* **Task inputs**:

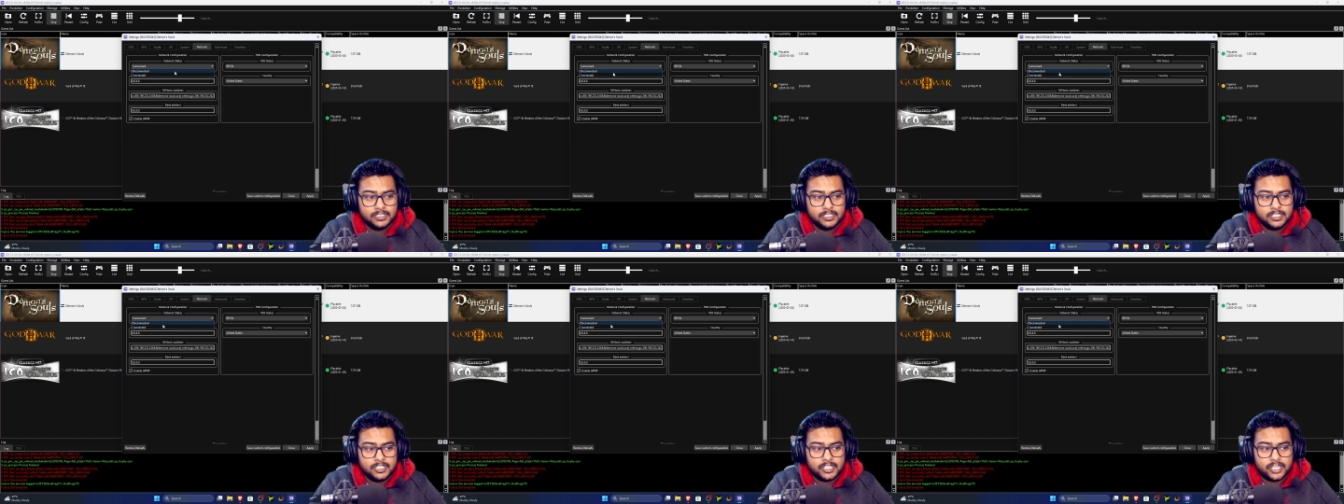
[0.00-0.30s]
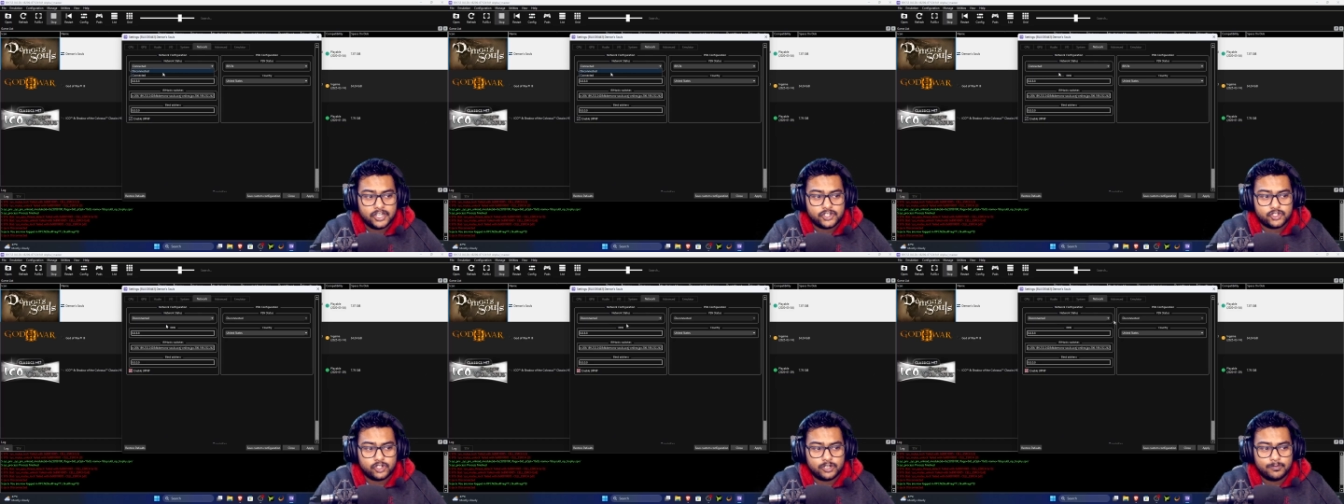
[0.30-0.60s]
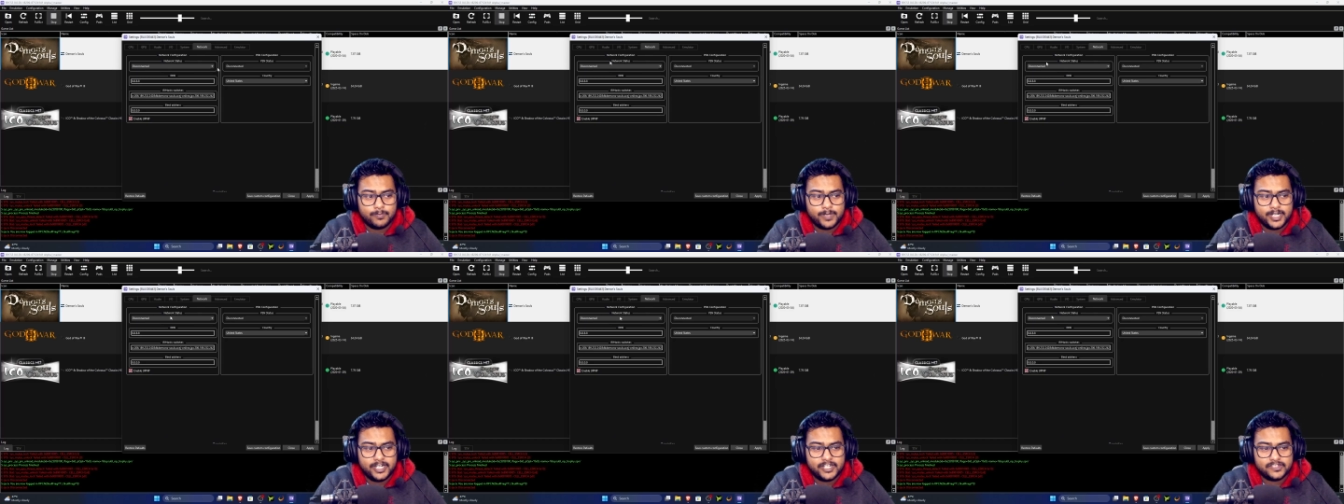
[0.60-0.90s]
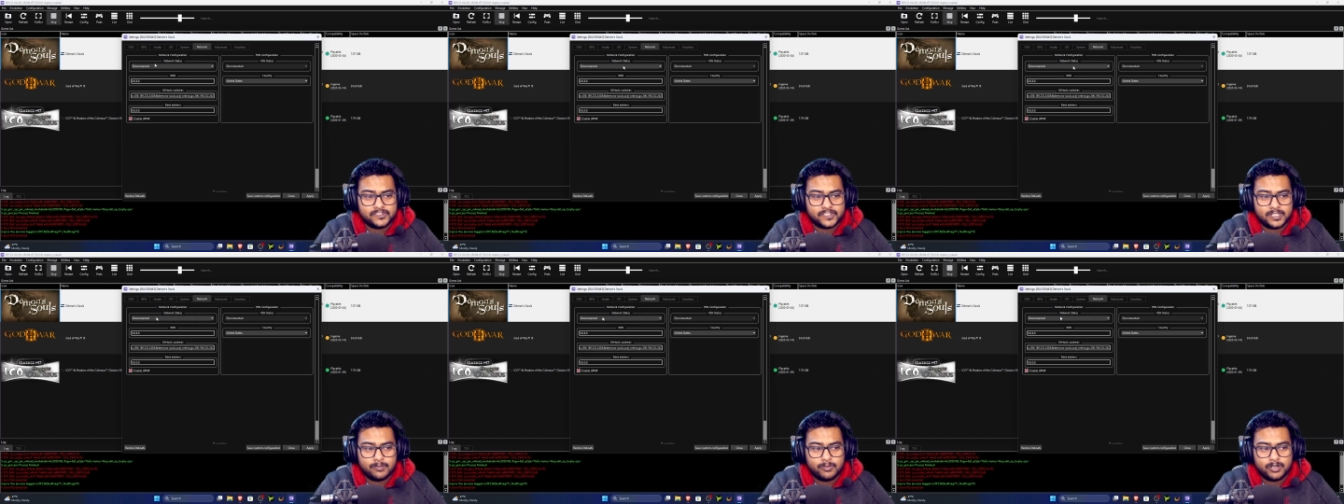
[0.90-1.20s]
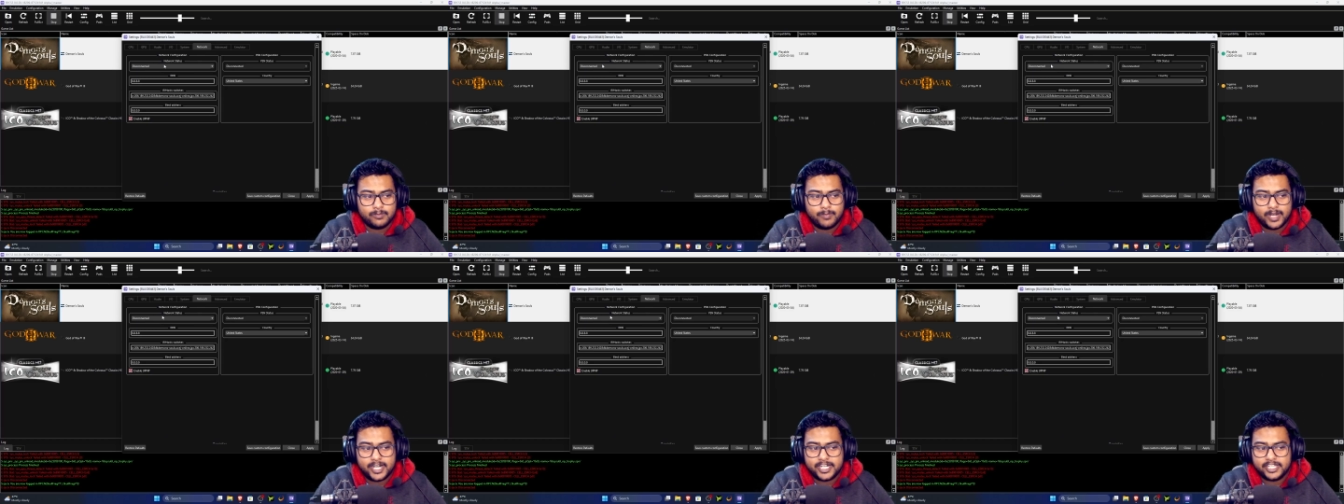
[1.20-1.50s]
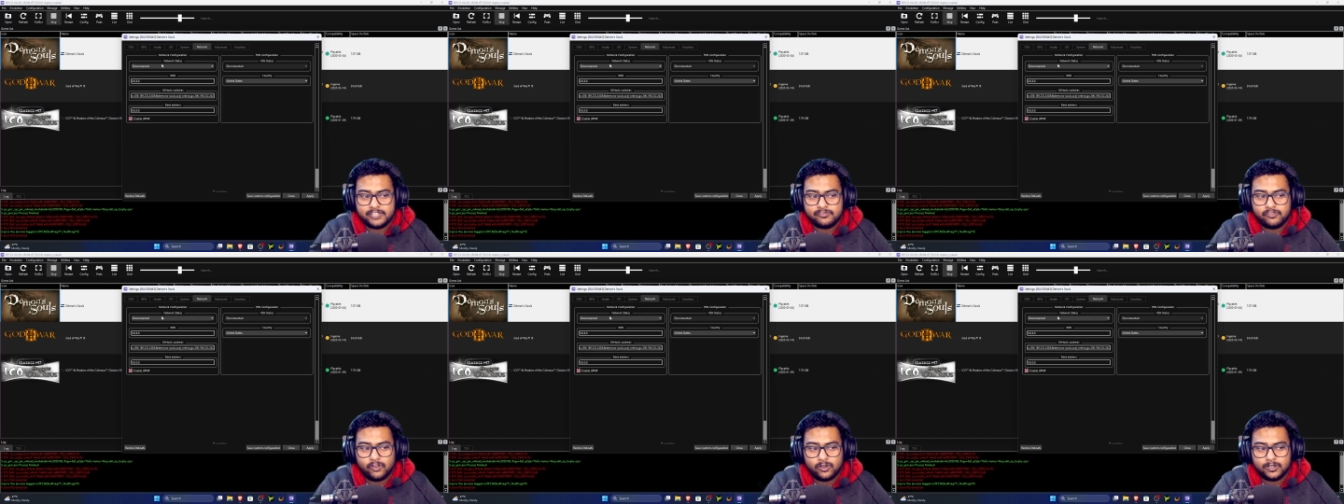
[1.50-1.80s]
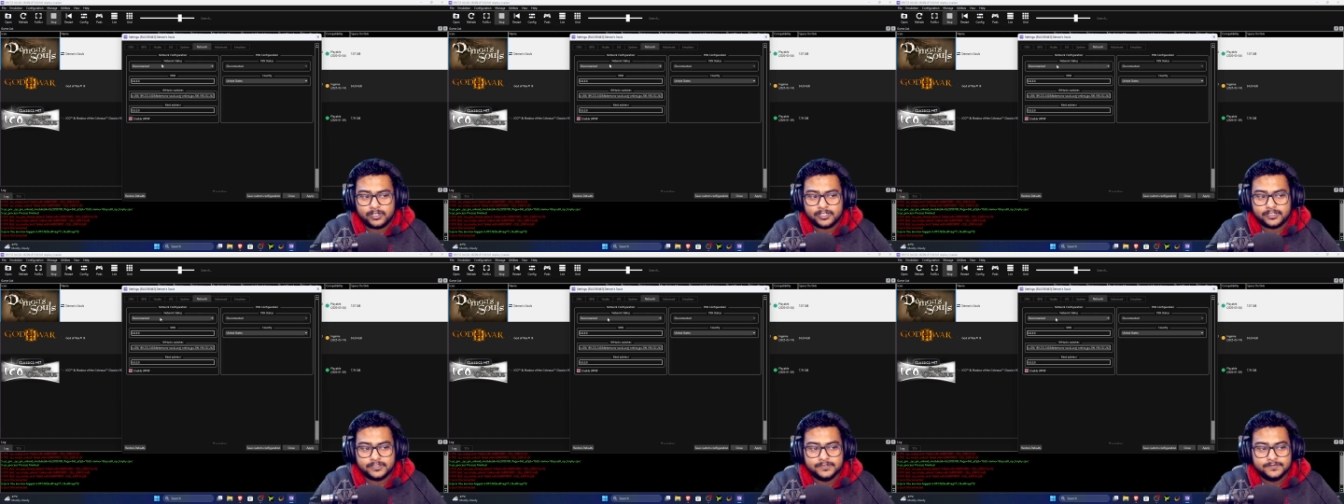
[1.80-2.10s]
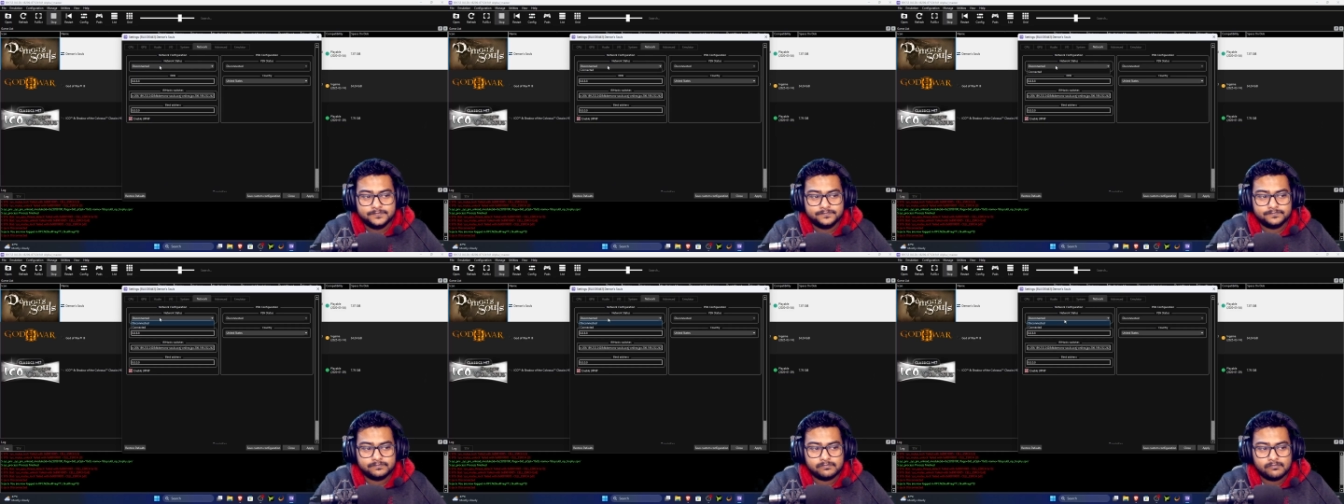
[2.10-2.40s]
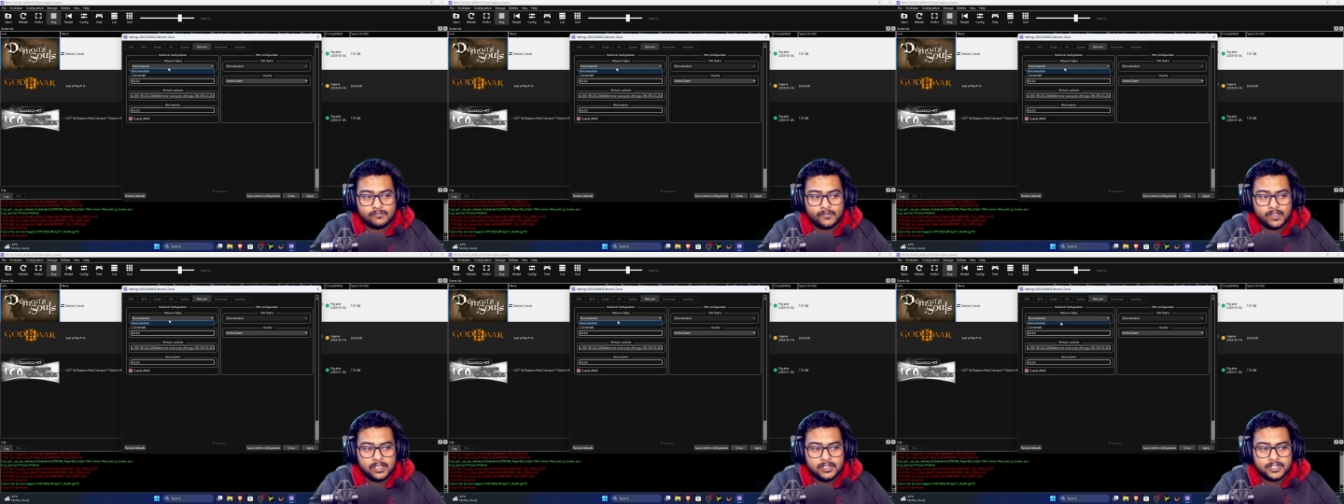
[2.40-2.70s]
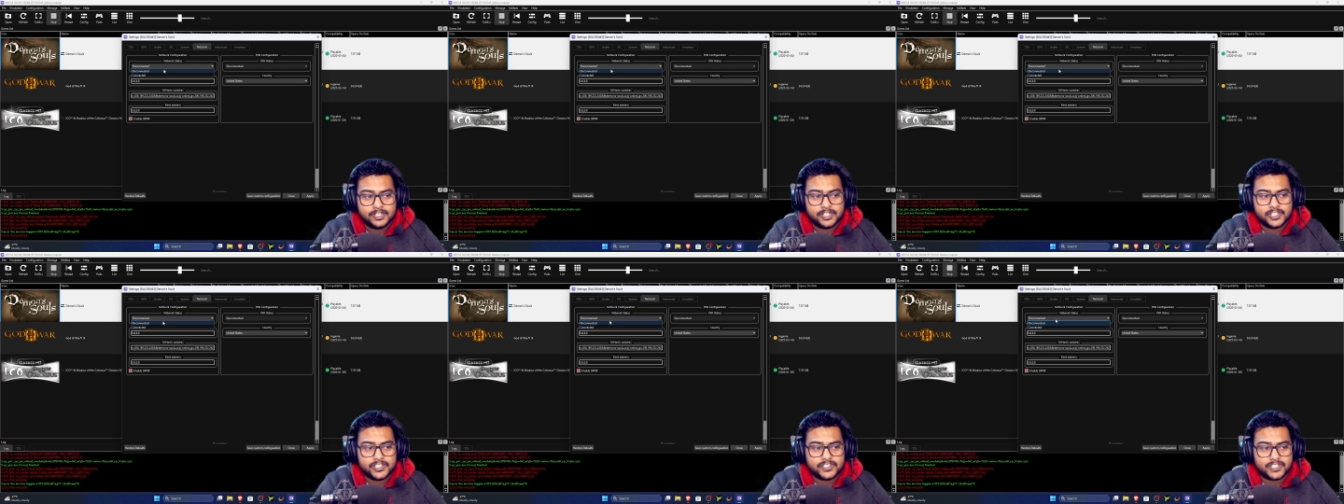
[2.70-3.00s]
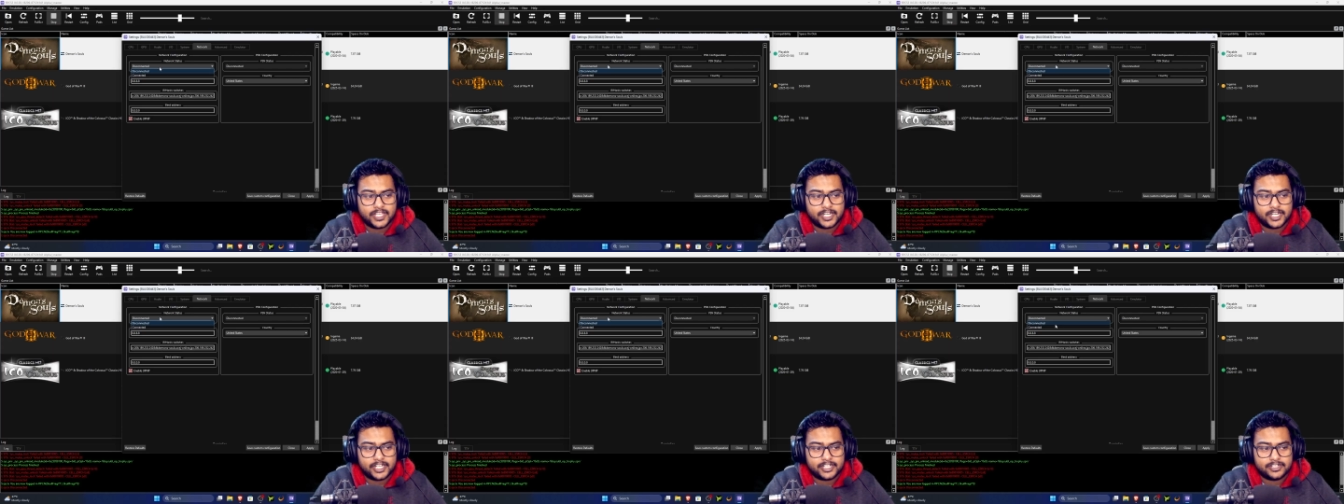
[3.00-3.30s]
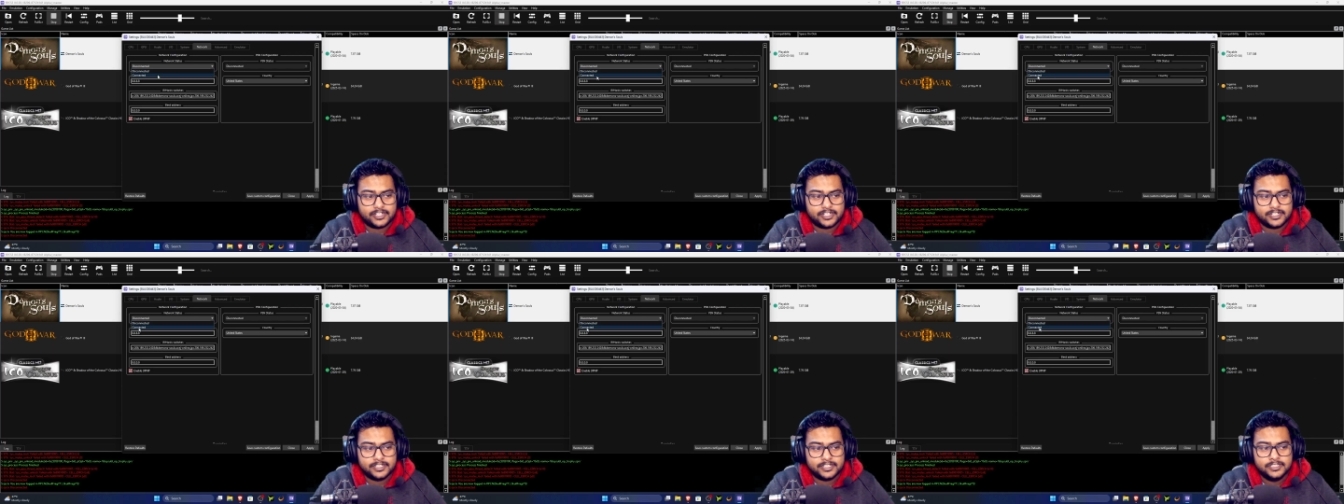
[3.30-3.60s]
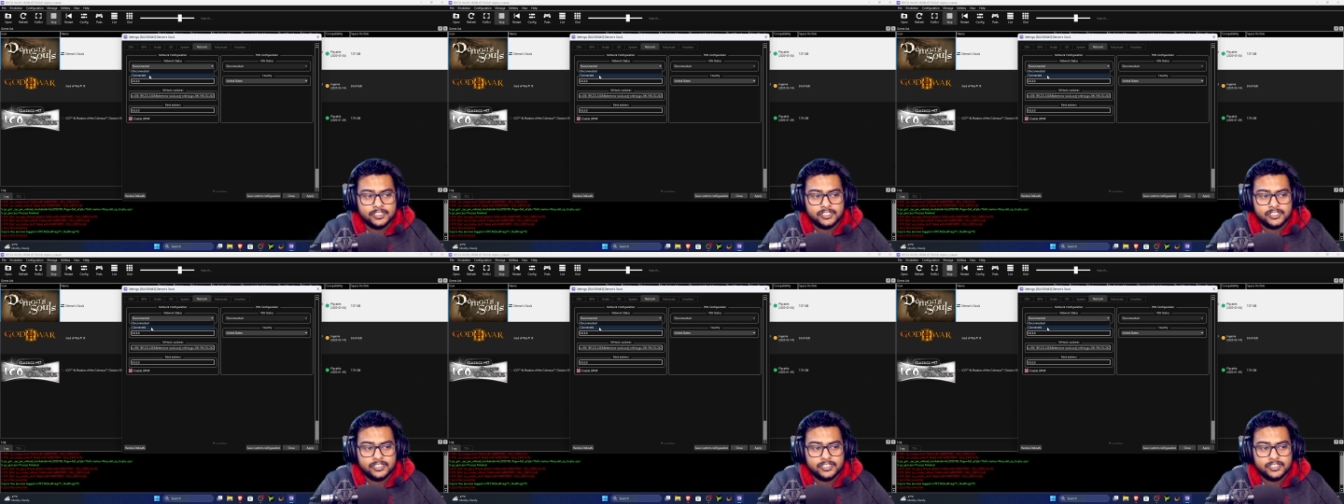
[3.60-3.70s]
it should be disabled by default, disconnected.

* **Your assignment**: Only the lines from the one with "[0.60-0.90s]" to the end of the listing, both ends included, should be retyped exactly; no pictures belong in the copy.

* **Response to this exercise**:
[0.60-0.90s]
[0.90-1.20s]
[1.20-1.50s]
[1.50-1.80s]
[1.80-2.10s]
[2.10-2.40s]
[2.40-2.70s]
[2.70-3.00s]
[3.00-3.30s]
[3.30-3.60s]
[3.60-3.70s]
it should be disabled by default, disconnected.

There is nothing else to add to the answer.